Pero valga anotar que, no todas las mujeres artistas —por el hecho de ser mujeres—, eran críticas o produjeron obras que con el paso del tiempo pudiéramos considerar interesantes para su época. Paralelamente a estas mujeres, había otras, también artistas, que nunca se rebelaron contra nada, que nunca renegaron de sus comodidades o sus privilegios, mujeres que en pleno siglo XX pintaban bodegones, floreros y paisajes siguiendo los modelos del XIX, para decorar sus casas, para pasar el tiempo libre, para congraciarse con las amigas, para encajar en los moldes. Mujeres que podían discriminar tanto como los hombres, discriminar a otras mujeres o a otros grupos sociales marginados; mujeres que podían reproducir las estrategias de sus opresores. Y lo mismo ocurre en el mundo literario o en otros sectores de la cultura: ser mujer, per se, no es garantía ni de liberación, ni de solidaridad ni de ausencia de discriminación.

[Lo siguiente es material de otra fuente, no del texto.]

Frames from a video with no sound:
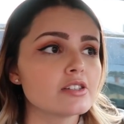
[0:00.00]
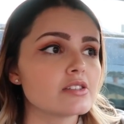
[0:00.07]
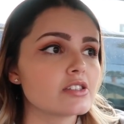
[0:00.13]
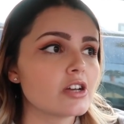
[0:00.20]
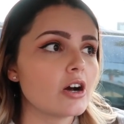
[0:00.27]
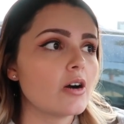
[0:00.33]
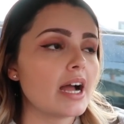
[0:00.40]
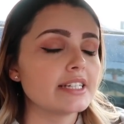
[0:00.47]

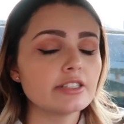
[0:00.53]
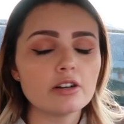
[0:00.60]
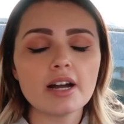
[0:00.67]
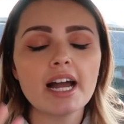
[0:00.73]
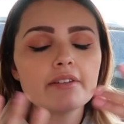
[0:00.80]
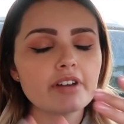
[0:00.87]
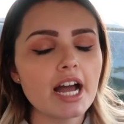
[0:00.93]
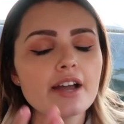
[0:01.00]
So I
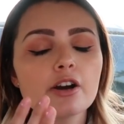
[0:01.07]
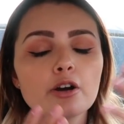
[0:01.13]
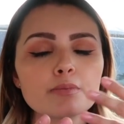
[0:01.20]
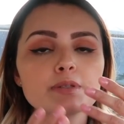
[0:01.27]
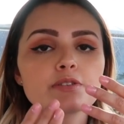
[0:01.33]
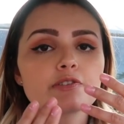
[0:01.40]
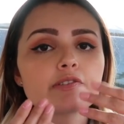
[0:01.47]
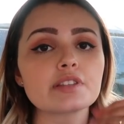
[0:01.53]
don't have high
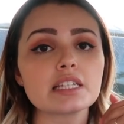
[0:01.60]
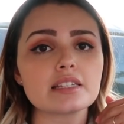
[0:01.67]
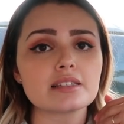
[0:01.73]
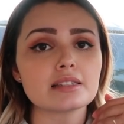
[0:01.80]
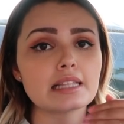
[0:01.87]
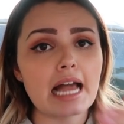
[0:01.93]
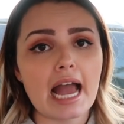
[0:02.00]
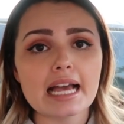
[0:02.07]
hopes for these
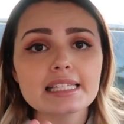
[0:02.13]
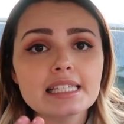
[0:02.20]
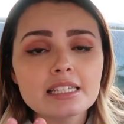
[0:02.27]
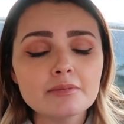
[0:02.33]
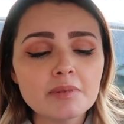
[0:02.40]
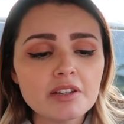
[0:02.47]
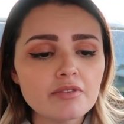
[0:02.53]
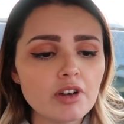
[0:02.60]

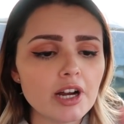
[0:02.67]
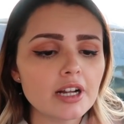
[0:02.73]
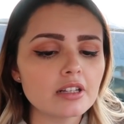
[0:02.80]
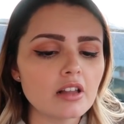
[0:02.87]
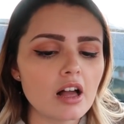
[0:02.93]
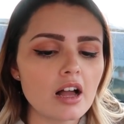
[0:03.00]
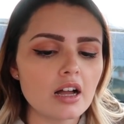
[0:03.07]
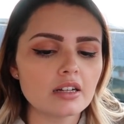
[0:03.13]
lasting me very
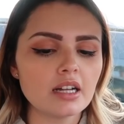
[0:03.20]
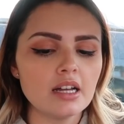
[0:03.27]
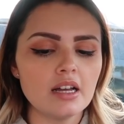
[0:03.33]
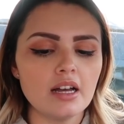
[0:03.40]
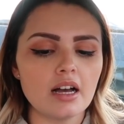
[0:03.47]
long.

En todo caso, a partir de las artistas verdaderamente críticas empezaron a estirarse las fronteras de lo visual, del arte y de la cultura. Ellas allanaron el camino a los años cincuenta, cuando aparecieron Judith Márquez, Lucy Tejada, Cecilia Porras o Beatriz Daza; una época en que la crítica de arte dejaría de ser un oficio de hombres y pasaría a ser conquistada (con aciertos y errores) por personajes como Marta Traba. Luego, aparecieron mujeres artistas como Feliza Bursztyn, con sus esculturas en chatarra elaboradas con una factura otrora masculina, o Beatriz González, Ana Mercedes Hoyos y Maripaz Jaramillo; además de fotógrafas como Hermi Friedmann o Ida Esbra, fundamentales para la fotografía antropológica y conceptual de los años sesenta y setenta. No debe resultarnos curioso que los derechos civiles (como el derecho al voto, por ejemplo) surgieran posteriormente al trabajo de estas mujeres artistas, que encarnaban la posibilidad de un cambio, de imaginarse a sí mismas empoderadas, singulares, distintas. Pareciera que el camino de las mujeres, el camino hacia su libertad, que aún tiene largos trechos por recorrer, empezó a abrirse con un sueño, con una aventura de la imaginación: cuando ellas empezaron a mirarse, a narrarse a sí mismas, a contar sus propias historias, sin miedo y sin coerción. Y el mundo cambió.